Pseudomonas fluorescens CRBSI outbreak: complying with the standardization of invasive procedures is a step ahead in the fight against antimicrobial resistance

In the healthcare sector, the implementation of standardized procedures, such as those commonly employed in franchises to ensure consistent quality, remains underprioritized. Within this framework, we focus on the importance of standardized central venous catheter (CVC) insertion procedures to prevent healthcare-associated outbreaks. While antimicrobial resistance (AMR) may still not be the most prevalent problem in some institutions, its increasing significance certainly underlines the urgency of infection prevention.

We aim to highlight this issue by describing and discussing an outbreak scenario of carbapenem-resistant (CR) Pseudomonas fluorescens bloodstream infections resulting from a deviation from the standardized CVC insertion procedure. This outbreak led to six episodes of catheter related bloodstream infection (CRBSI) in patients with hematologic malignancies, delaying their primary treatment. Nineteen patients were exposed, leading to an attack rate of 31.6%.

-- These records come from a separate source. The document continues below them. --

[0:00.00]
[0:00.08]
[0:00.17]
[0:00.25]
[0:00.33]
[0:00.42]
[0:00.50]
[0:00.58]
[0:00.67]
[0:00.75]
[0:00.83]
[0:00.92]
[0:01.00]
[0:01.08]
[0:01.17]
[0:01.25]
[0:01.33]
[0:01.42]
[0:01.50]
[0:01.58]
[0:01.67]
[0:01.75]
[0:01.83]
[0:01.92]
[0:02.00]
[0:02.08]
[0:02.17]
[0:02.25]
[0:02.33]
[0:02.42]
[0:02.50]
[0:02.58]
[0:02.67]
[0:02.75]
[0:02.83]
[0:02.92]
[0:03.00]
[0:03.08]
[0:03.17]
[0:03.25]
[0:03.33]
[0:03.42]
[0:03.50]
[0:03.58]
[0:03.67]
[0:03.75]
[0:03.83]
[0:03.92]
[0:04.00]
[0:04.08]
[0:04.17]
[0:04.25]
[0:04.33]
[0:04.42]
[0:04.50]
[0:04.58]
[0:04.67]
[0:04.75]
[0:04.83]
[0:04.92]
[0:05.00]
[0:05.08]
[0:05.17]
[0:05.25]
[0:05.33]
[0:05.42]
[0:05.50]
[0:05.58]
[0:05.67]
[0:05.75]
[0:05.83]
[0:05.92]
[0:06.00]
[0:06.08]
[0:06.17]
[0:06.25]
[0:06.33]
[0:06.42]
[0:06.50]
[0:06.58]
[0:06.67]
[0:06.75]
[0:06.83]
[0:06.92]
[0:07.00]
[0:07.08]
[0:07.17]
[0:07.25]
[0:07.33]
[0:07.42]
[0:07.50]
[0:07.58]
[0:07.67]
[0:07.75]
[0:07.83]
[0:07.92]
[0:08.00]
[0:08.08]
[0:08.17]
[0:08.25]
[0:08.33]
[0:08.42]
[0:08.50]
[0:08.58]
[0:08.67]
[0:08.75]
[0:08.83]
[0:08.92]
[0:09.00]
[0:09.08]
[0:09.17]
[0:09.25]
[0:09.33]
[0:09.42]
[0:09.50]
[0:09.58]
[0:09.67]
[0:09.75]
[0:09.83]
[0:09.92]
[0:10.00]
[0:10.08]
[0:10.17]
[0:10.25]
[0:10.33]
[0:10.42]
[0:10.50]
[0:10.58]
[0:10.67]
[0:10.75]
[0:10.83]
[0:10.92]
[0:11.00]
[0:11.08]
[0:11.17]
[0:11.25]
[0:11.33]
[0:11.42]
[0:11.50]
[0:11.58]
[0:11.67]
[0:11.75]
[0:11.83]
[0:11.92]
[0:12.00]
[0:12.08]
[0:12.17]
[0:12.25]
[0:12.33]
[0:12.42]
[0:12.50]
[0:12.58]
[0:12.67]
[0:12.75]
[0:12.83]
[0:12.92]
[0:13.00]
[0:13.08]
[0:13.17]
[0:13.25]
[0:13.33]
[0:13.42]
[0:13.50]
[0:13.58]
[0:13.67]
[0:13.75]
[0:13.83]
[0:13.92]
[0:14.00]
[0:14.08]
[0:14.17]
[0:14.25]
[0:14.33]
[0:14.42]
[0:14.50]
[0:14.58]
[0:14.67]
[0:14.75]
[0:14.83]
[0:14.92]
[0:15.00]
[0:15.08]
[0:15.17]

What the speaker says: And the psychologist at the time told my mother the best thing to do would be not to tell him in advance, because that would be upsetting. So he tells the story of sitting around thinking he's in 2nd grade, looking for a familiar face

A franchise is a license that allows someone to use the expertise and methods of an owner to guarantee that a service or a product is delivered with consistent quality. This concept of standardization has yet to spread further into healthcare delivery as a preventive strategy for healthcare-associated infections, which is, in turn, crucial in the fight against antimicrobial resistance (AMR).

Although a central venous catheter (CVC) is to be installed using a sterile technique, the technical personnel, supplies, and procedures vary between hospitals and countries. The World Health Organization has dictated that poor infection prevention and control in healthcare facilities contributes to the emergence of AMR [1]. If a procedure, like CVC insertion, is properly done, a patient will have a much lower risk of getting an infection that will need antibiotics and thus will have a lesser exposure to antimicrobial selective pressure.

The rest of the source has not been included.